El gran negocio del momento es el odio, el otro es el miedo. Es difícil discernir cual es la causa y cual el efecto. Si el odio genera miedo o el miedo genera odio. Lo único que sabemos es que la violencia se alimenta de ambos. No podemos ignorar que nuestra vida funciona sumida en diferentes banalizaciones de la violencia. Esa zona gris en la que se extingue todo residuo de piedad hacia el otro, y donde la figura humana deja de conmover.
Toda “normalidad” se puede convertir en una máquina inquietante de banalizar la violencia. Toda vez que transigimos con la violencia la banalizamos, y nos sumergimos en una realidad de crueldad vulgarizada. “Al día siguiente pusieron un feriado. Una vez más nos hicieron entender que no les importa la vida de la gente, de esa gente que le cuesta llegar a fin de mes”, expresaba Mauricio Macri después del atentado a la vicepresidenta. Cabría pensar que cuanto más banal es un individuo más banaliza la violencia. El combate contra la violencia, que en teoría podría explicar la defensa de la libertad, consiste en evitar el sufrimiento de los demás, no alimentarlo; en desmontar su pulsión, no elevarla a sospecha; en denostarla, no en subliminarla. Como vemos, no es necesario irse hasta Francisco Franco para observar una cierta institucionalización de la violencia. Ese individuo banal, irremediablemente normal, que firmaba torturas y penas de muerte mientras tomaba el café de sobremesa con su señora y sus ministros. Cosas de loquitos.
El siniestro vodevil de los últimos minutos del partido entre Platense y Racing es un ejemplo de ello. Cuando más rico y profundo es el conocimiento parece que se vuelve más contumaz la ignorancia, y mayor el efecto reactivo del oscurantismo. Resulta curioso observar como el arquero, Gabriel Arias, decidió dirigirse al término del partido, a una parte de los hinchas de Platense. Escenificó un gesto obsceno, explicativo de la cultura del macho desmesurado. No se decidió por un corte de mangas, ni por un insulto descalificador. No. Transformó su dedo índice en un falo “gigante” decidido a desgarrar el trasero de toda la tribuna del calamar. Intentaba herir el orgullo de sus congéneres, normalizando un gesto violento, de carácter sexual, en un universo como el fútbol donde la condición identitaria todavía no ha traspasado los límites del Neolítico. Ese dedo inquisitivo resultó ser el símbolo del macho inadaptado, que degrada.
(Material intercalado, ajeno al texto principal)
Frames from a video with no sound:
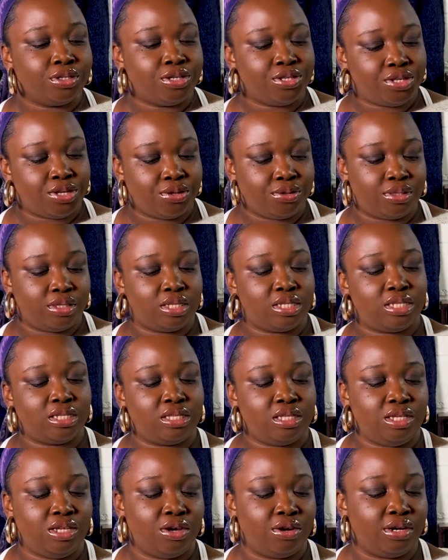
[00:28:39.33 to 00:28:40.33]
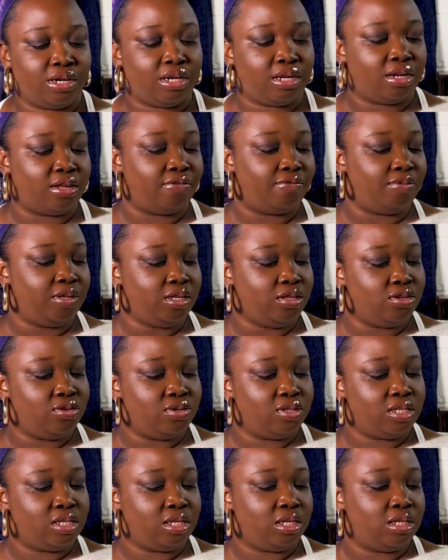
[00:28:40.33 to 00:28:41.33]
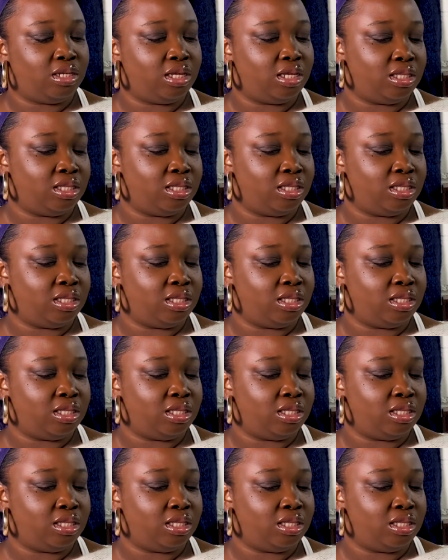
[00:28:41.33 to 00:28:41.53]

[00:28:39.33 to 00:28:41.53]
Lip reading: So this is the yarn that I've been using.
El esperpento llegó a su clímax de parodia cuando los jugadores de Platense intentaron agredir al guardameta en un intento por recuperar el “honor” de una hombría humillada y puesta en entredicho. Fue entonces cuando se multiplicaron los machos al cuadrado. Da la impresión que tanta testosterona suelta nubló el sentido común; el menos común de los sentidos. El disparate tomó tintes de película porno, pero sin que nadie saliera del armario.
De gestos como este se han alimentado las sociedades violentas, excluyentes y patriarcales. Toda una “performance” sostenida en una hombría de “pene largo”, de machos alfas, de una violencia desaforada y banal.
Gabriel Arias deberá esperar la sanción deportiva que le aplicará el Tribunal de Disciplina de la AFA. Reconoció que perdió la compostura ante los insistentes insultos homófobos. Resulta curiosa su exculpación, ya que su dedo ilustre se comportó en una puesta en escena de descarada homofobia militante. Al final reconoció que se había equivocado: “nunca la violencia es la solución frente a la violencia”, declaró. Algo que Macri, debería saber.
(*) Ex jugador de Vélez, y campeón Mundial Tokio 1979.